Jika mata itu terbuka sebelum tanggal 17 Agustus 1945, saya yakin tidak ada Indonesia yang sebesar sekarang. Karena orang manado, ambon, kupang dan masih banyak daerah lainnya lebih baik mendirikan negara sendiri. Setidaknya hal itu menjamin, jika kelak anak mereka bermimpi jadi presiden, maka mereka bisa membantu mewujudkan mimpi anak-anaknya.

Saya teringat, sebuah percakapan antara pejabat pemerintah yang datang ke daerah Sibolga di Sumatera utara pada era presiden Soeharto. Saat seorang anak ditanya “Apa cita-cita kamu dik?”
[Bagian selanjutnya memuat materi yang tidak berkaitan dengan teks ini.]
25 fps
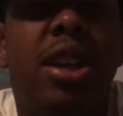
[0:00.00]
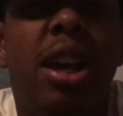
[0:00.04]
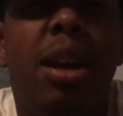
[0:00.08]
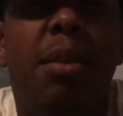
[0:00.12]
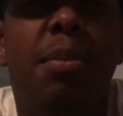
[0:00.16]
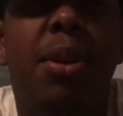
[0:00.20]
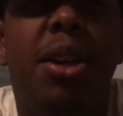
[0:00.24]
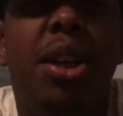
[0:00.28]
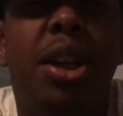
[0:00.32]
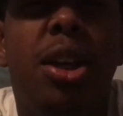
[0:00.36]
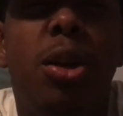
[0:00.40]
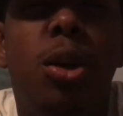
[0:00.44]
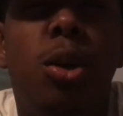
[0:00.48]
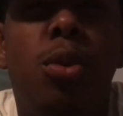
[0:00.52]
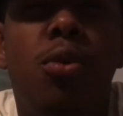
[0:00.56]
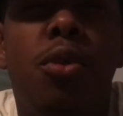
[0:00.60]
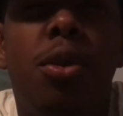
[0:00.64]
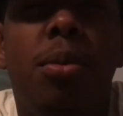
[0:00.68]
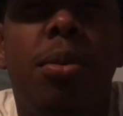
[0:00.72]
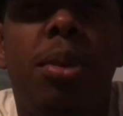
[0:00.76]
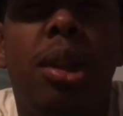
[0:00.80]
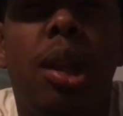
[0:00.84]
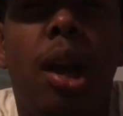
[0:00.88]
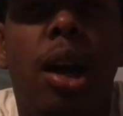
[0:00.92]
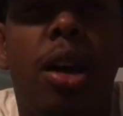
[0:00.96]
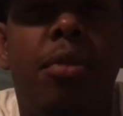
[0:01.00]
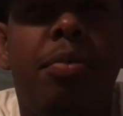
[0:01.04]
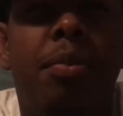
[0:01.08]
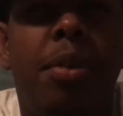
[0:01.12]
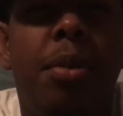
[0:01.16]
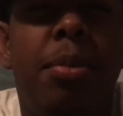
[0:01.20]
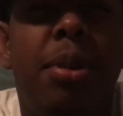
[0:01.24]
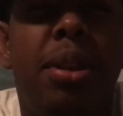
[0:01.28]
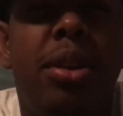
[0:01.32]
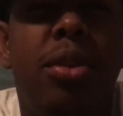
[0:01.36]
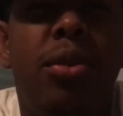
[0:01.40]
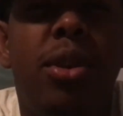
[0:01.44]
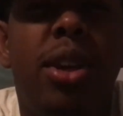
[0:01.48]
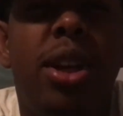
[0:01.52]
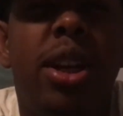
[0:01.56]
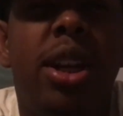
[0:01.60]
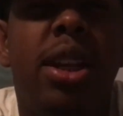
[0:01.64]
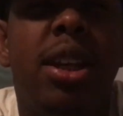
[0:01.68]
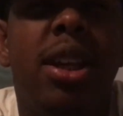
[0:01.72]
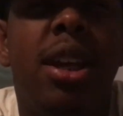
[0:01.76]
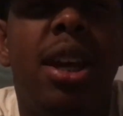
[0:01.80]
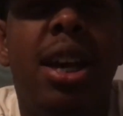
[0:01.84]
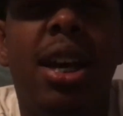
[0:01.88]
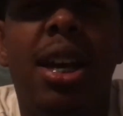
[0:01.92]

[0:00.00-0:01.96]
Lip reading: I've been hearing from a lot of people and reading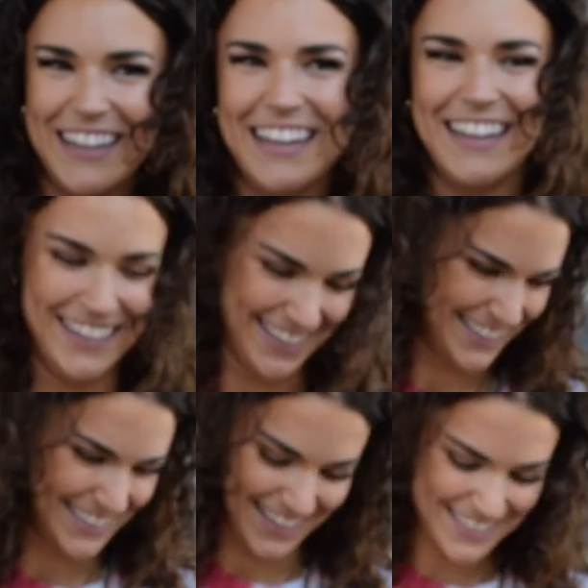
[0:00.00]
it,
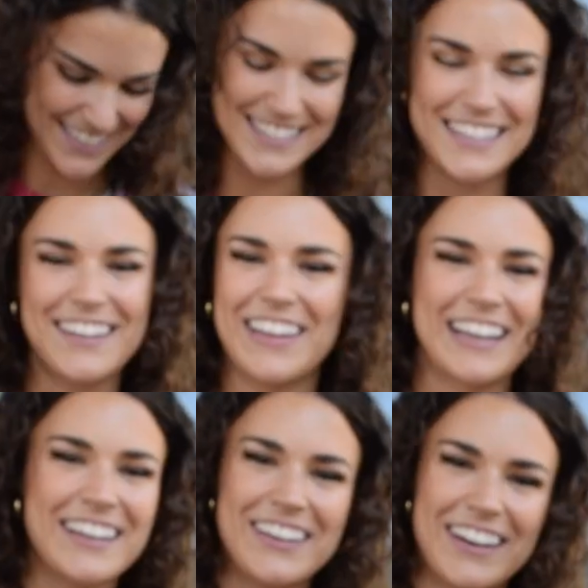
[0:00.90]
doesn't seem
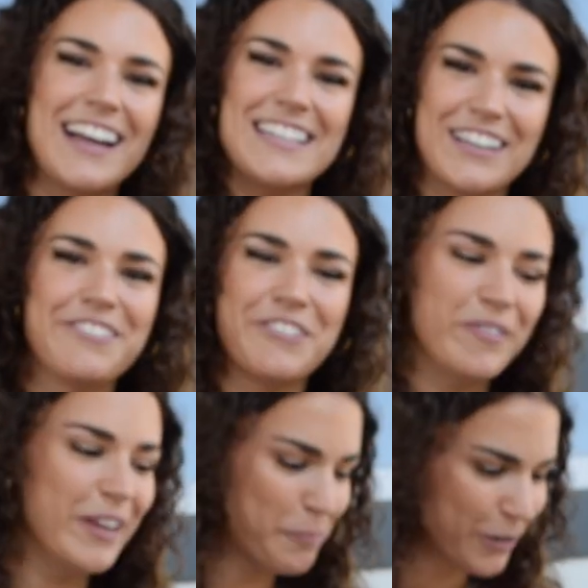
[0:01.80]
like a good idea for
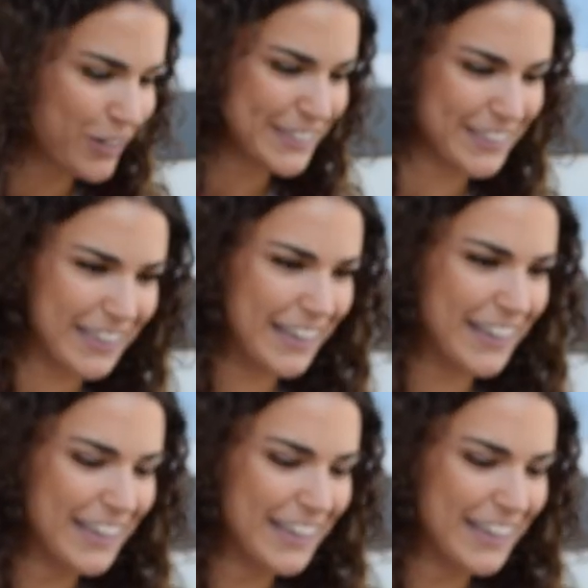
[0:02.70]
me personally.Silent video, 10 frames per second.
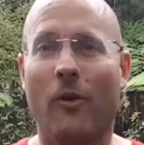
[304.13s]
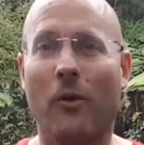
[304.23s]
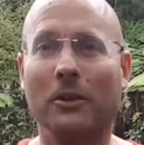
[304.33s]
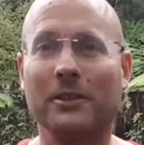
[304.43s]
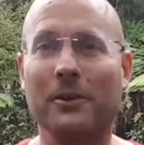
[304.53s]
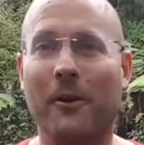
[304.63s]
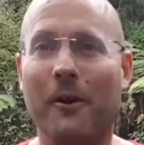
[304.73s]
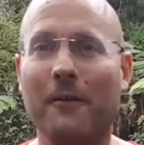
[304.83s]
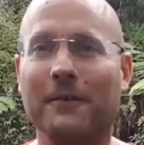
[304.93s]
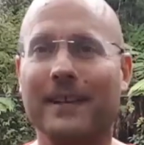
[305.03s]
All too
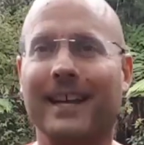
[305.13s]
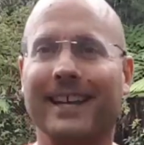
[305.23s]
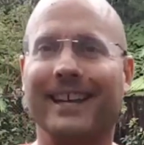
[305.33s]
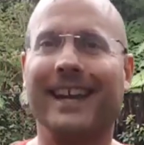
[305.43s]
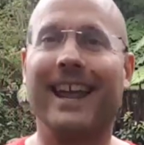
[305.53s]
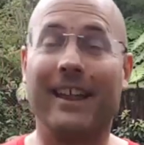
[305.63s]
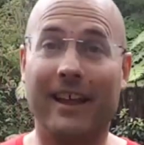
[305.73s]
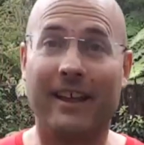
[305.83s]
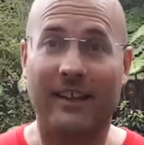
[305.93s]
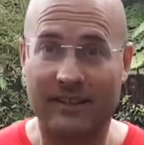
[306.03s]
often,
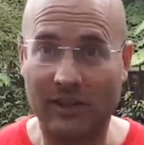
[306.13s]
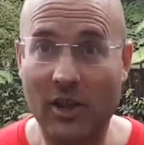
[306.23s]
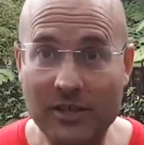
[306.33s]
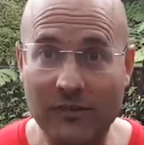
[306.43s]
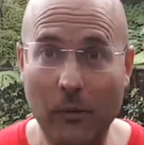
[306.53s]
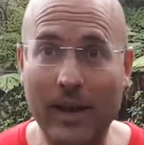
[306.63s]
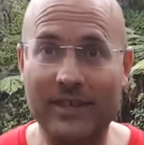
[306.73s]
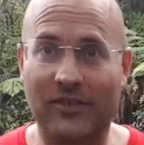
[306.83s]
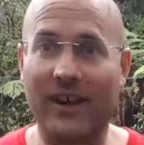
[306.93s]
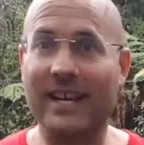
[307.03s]
like, lots of
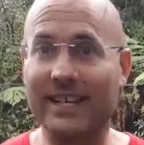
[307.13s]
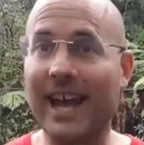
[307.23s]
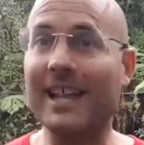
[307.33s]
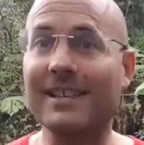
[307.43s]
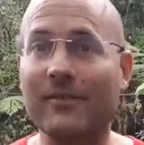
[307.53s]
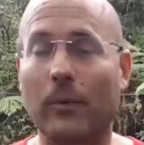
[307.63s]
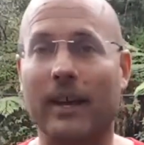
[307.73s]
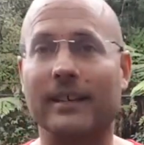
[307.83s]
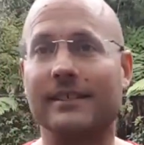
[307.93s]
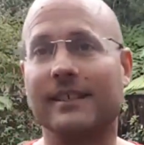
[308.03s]
ways, right? Tons of
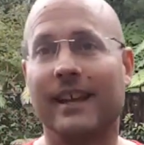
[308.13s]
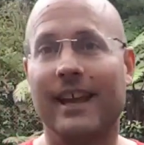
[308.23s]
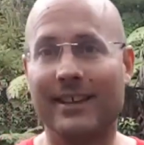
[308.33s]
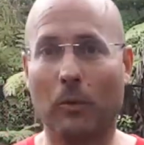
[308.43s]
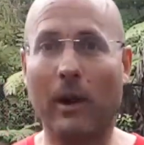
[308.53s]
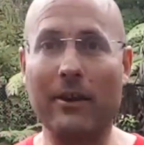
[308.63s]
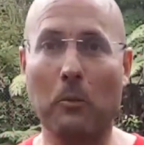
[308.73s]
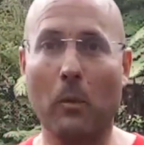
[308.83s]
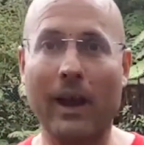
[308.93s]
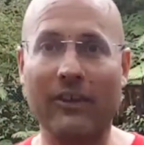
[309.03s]
ways. Is
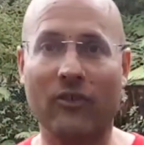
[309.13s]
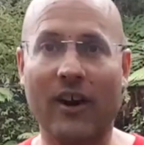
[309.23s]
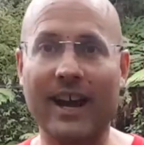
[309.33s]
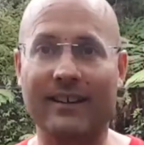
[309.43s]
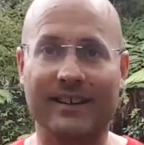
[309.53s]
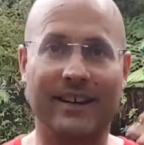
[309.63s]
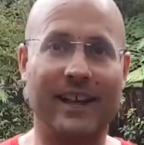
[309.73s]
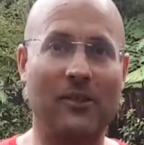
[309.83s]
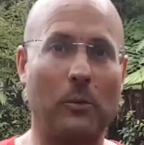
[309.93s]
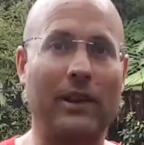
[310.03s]
one way right and
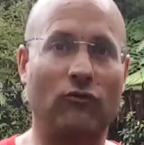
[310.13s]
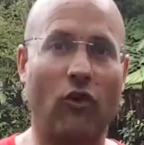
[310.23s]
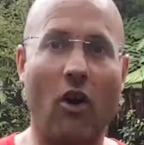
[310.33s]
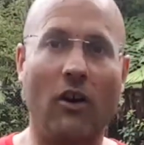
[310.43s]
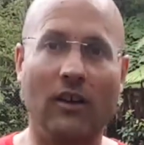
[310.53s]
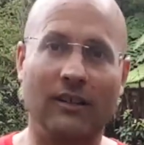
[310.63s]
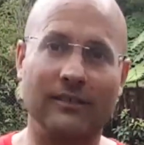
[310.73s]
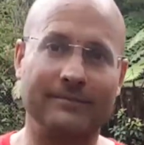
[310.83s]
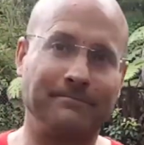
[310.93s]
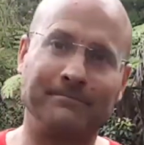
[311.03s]
another way wrong?
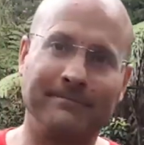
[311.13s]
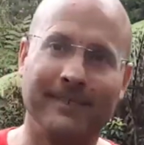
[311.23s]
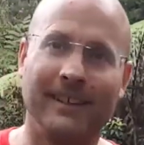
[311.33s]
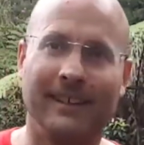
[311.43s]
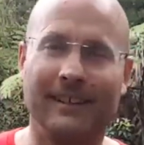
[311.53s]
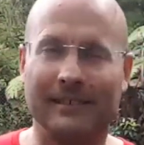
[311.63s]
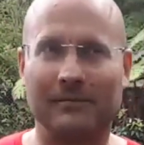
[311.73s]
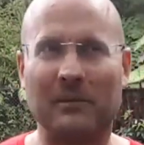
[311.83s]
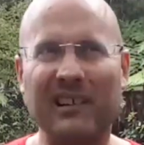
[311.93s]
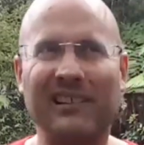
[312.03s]

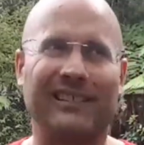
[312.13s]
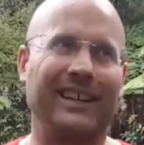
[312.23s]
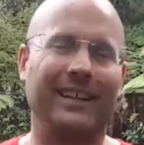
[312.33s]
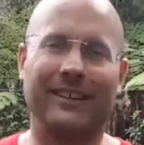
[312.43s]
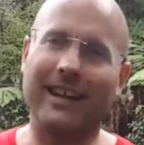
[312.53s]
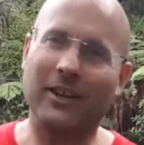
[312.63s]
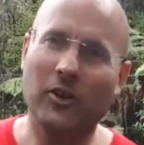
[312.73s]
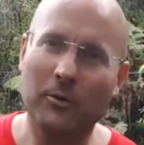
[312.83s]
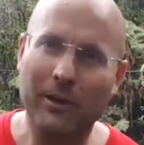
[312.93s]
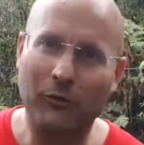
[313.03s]
Well, it
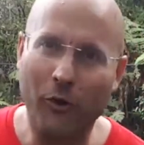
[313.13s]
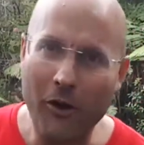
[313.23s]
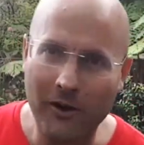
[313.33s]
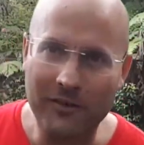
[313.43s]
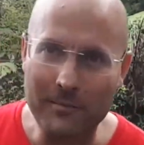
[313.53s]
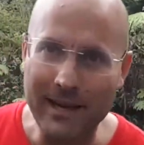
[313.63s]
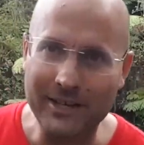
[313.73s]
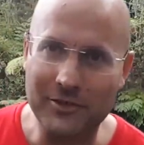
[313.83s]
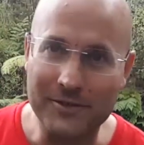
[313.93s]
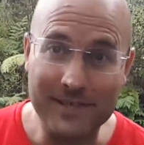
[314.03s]
could be wrong if it
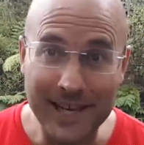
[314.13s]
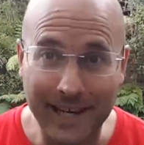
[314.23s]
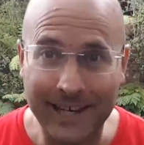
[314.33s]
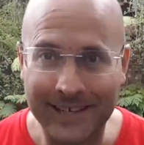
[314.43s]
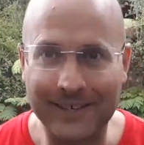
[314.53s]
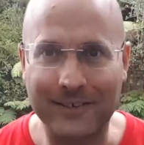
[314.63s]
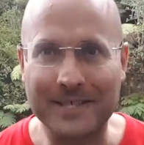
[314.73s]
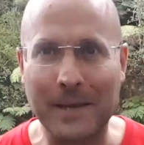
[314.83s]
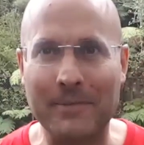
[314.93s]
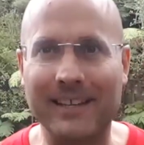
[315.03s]
makes you sick or
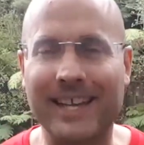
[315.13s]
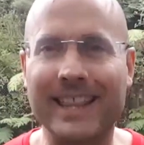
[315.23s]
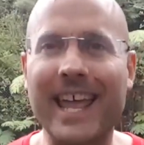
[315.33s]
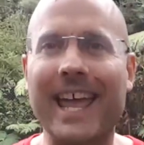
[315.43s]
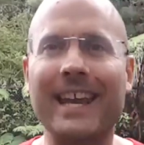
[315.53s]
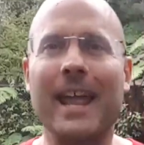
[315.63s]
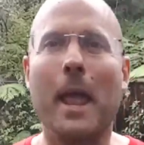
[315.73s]
something like that.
“Jadi presiden pak.” Jawab si anak.

“Ohh, bisa. Asal kamu belajar yang rajin.” Kata si pejabat.

Bohong.

Kenapa tidak langsung saja di jawab. “Tidak bisa. Kamu Kristen. Kecuali kamu masuk Islam dan jadi muallaf. Itu berarti kamu harus meninggalkan Tuhan kamu untuk jadi presiden. Lalu menyembah Tuhan kami.”

Sebagian pembaca artikel saya mungkin saja akan marah. Tidak suka, karena saya bicara blak-blakan. Tidak suka, karena saya tidak ikut meninabobokan saudara-saudara kita yang berbeda keyakinan.

Apakah saya membenci Islam? Tidak. Saya sangat mencintainya. Begitu pula, saya mencintai bangsa ini, Indonesia.

Jika membiarkan kebohongan itu terus berlangsung dianggap sebagai sumbangsih bagi kebesaran Islam, maka saya tak mau ikut serta. “Lalu apa bukti kecintaanmu pada Islam?”, jika kemudian pertanyaan itu muncul, maka saya akan tegas menjawab “Jika terjadi perang antara Islam dan Kristen secara global, seperti perang salib misalnya. Maka InsyaAllah, saya akan berada pada barisan paling depan. Jadi kelompok yang gugur paling awal.” (Catt: walaupun, perang salib juga masih sangat debatable, apakah perang itu murni perang keyakinan, atau besar unsur ekonominya)

Kadang saya selalu berpikir, apakah saya lahir lebih cepat dari yang seharusnya. Apakah ini jaman yang tepat untuk saya hidup. Jika jawabannya, tidak. Maka kenapa saya dilahirkan sekarang?. Apa tugas saya di jaman ini. Siapakah saya sebenarnya? *mulai drama.

Tak banyak yang saya harapkan dari tulisan ini. Saya hanya berharap kembali tertidur. Kembali bermimpi tentang Indonesia yang berbhinneka tunggal ika. Merdeka!